▶ WORK ITEM
Leave the pictures out and print, word for word, the lines below from the one with "[0:00.90-0:01.20]" through the final line.

━━━━━━━━━━

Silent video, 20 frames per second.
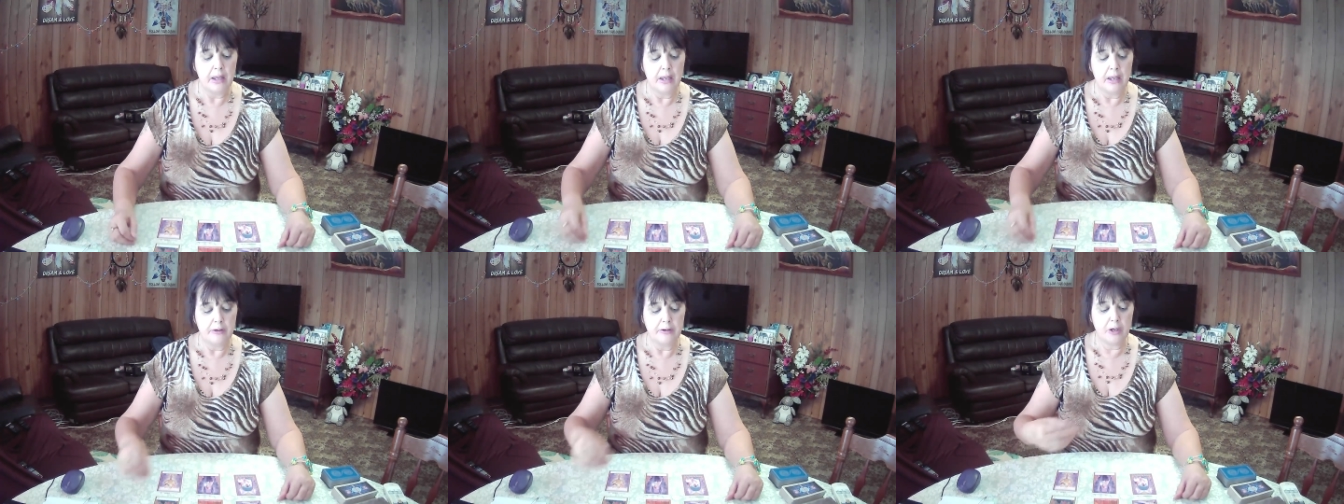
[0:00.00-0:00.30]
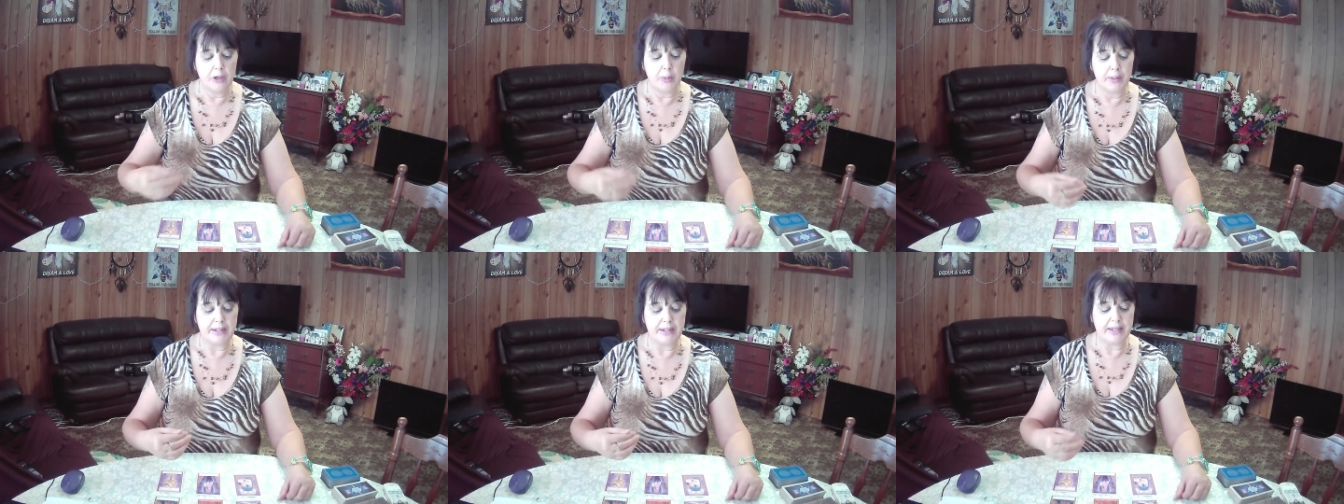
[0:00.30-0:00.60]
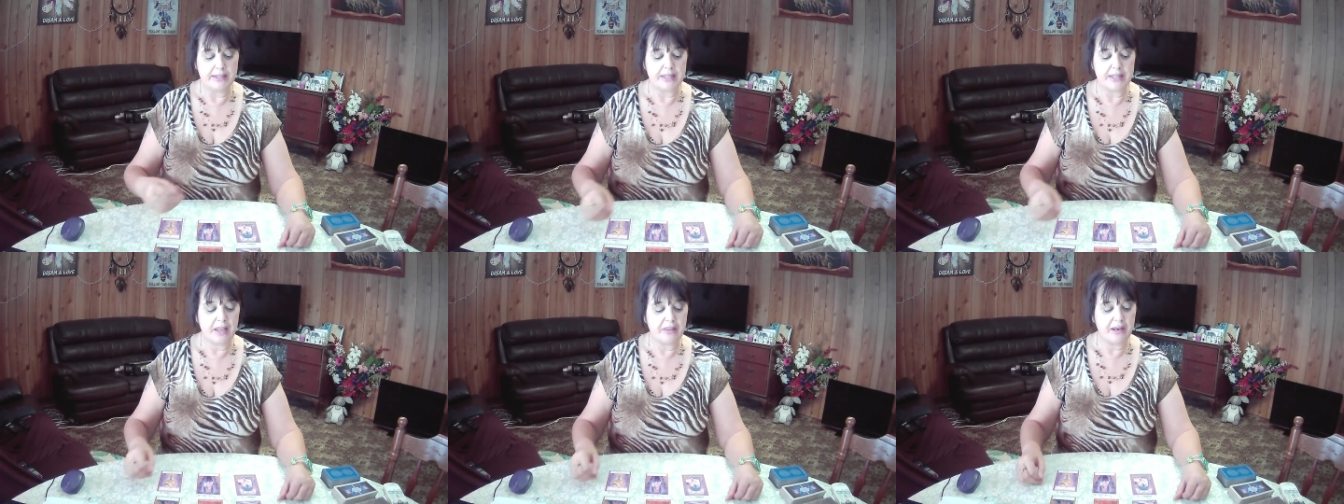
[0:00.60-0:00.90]
knowing
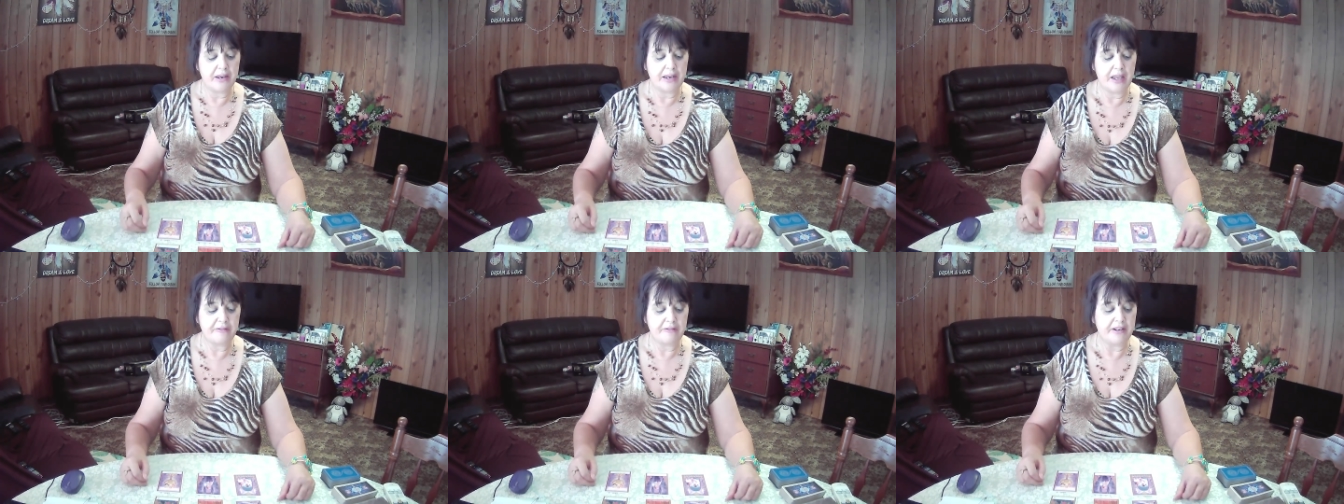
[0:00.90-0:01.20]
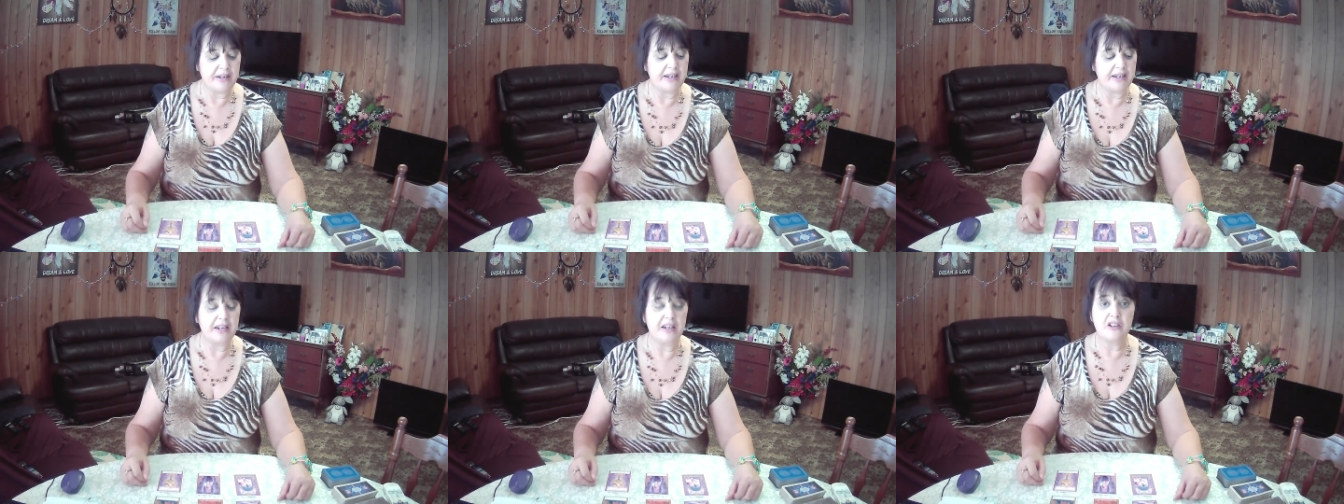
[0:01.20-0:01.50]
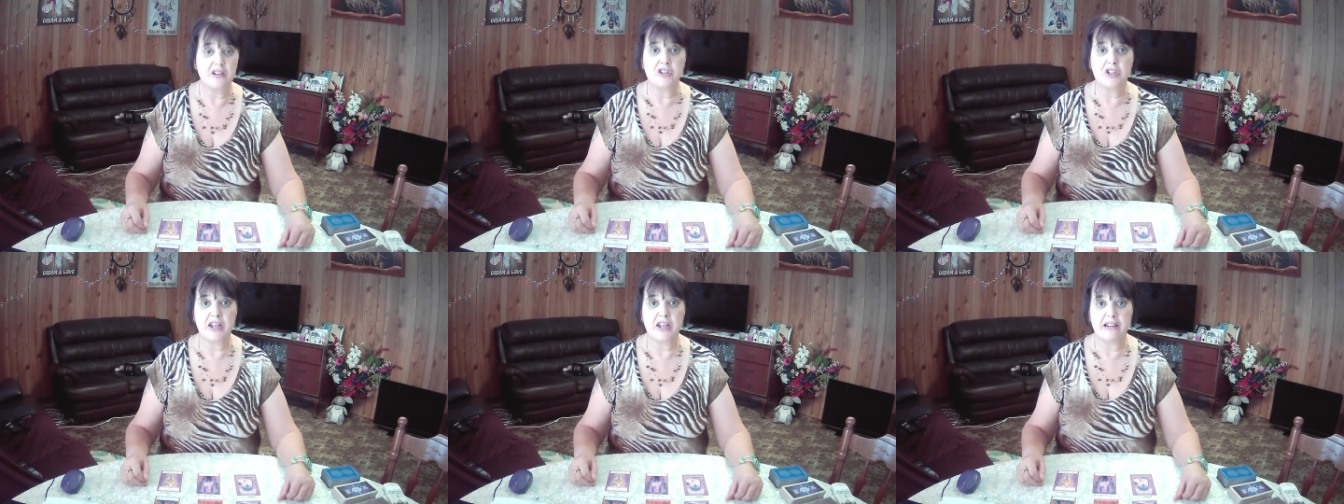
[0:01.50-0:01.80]
there's other loving
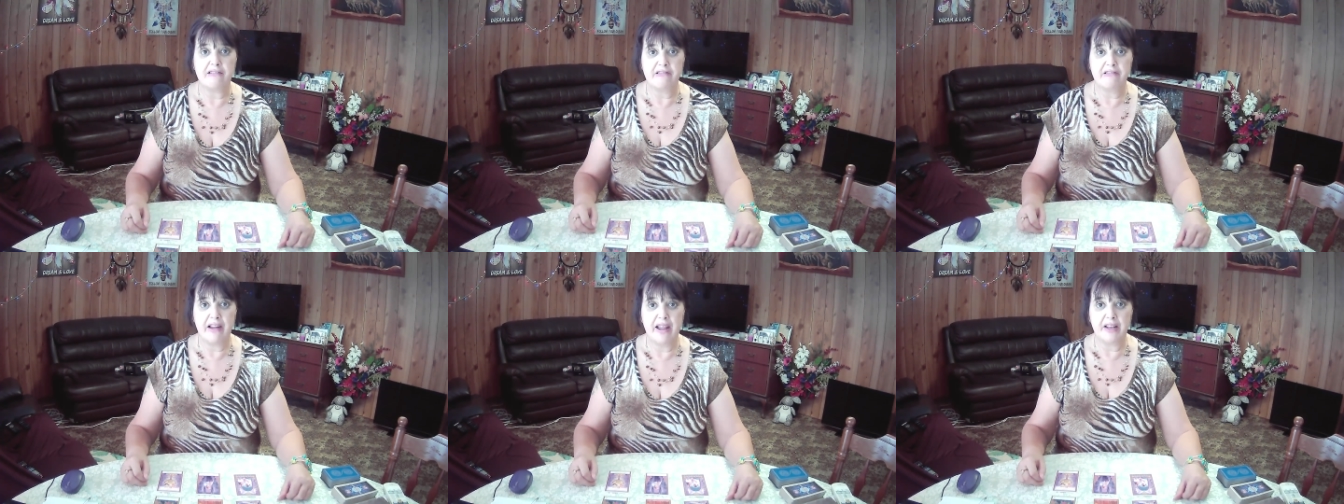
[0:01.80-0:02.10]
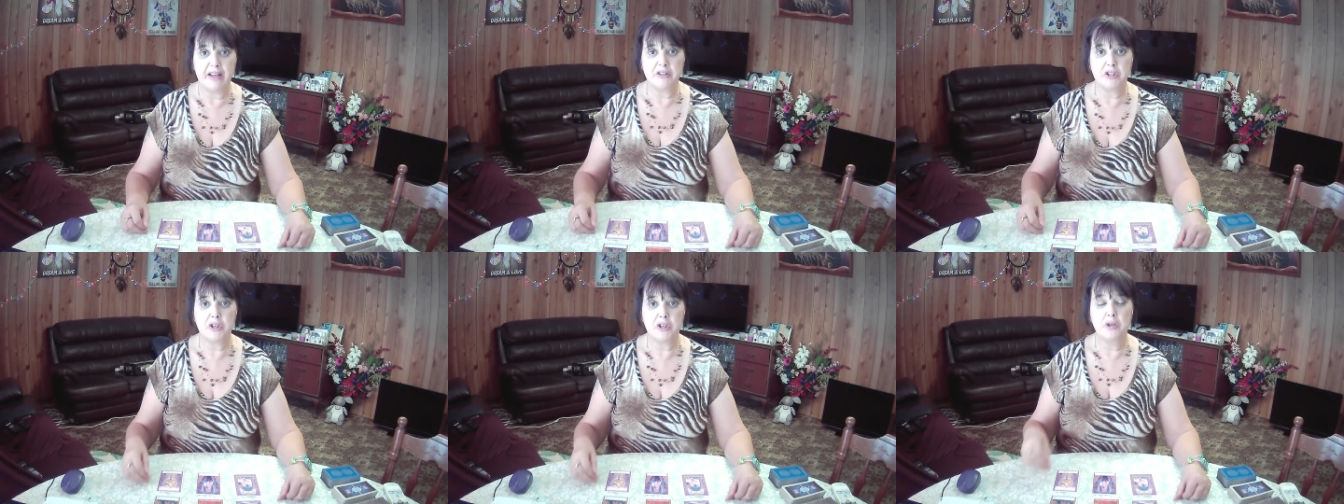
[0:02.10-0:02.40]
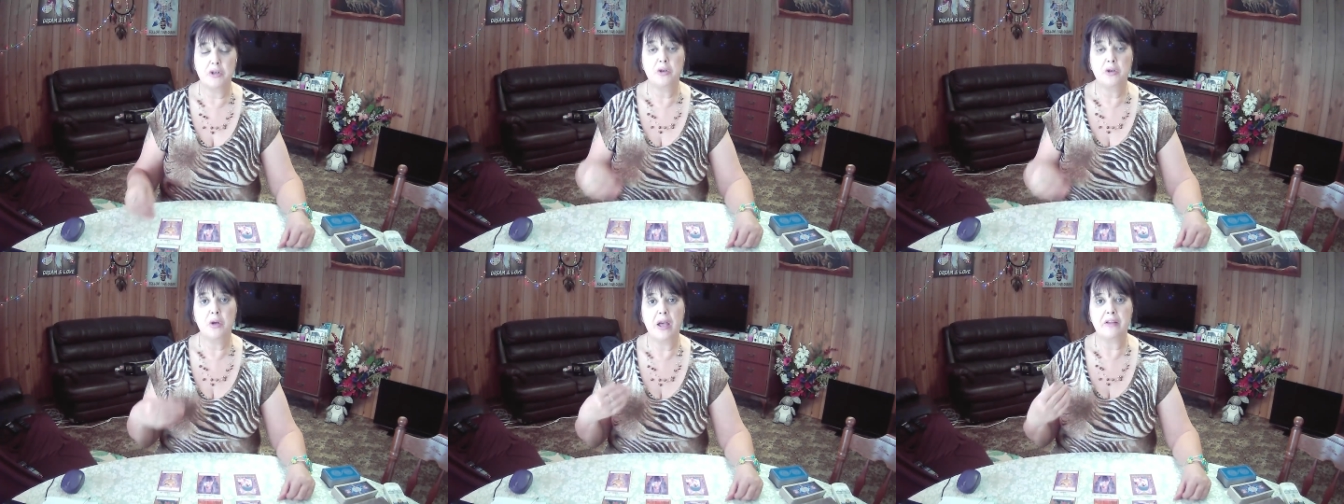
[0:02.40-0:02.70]
energy around
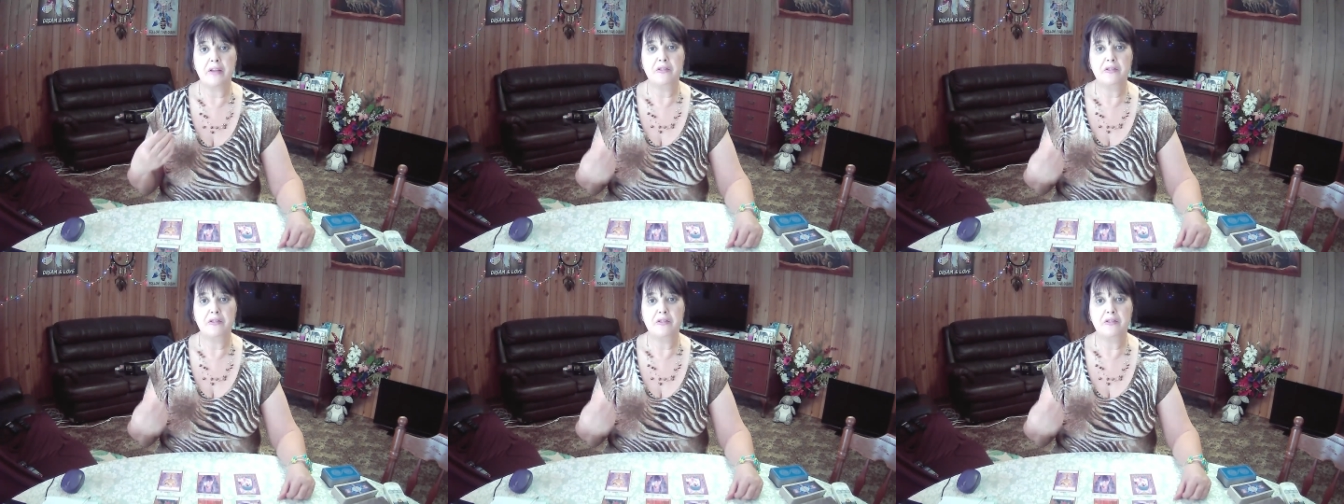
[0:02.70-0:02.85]
you,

━━━━━━━━━━

▶ WRITTEN SOLUTION
[0:00.90-0:01.20]
[0:01.20-0:01.50]
[0:01.50-0:01.80]
there's other loving
[0:01.80-0:02.10]
[0:02.10-0:02.40]
[0:02.40-0:02.70]
energy around
[0:02.70-0:02.85]
you,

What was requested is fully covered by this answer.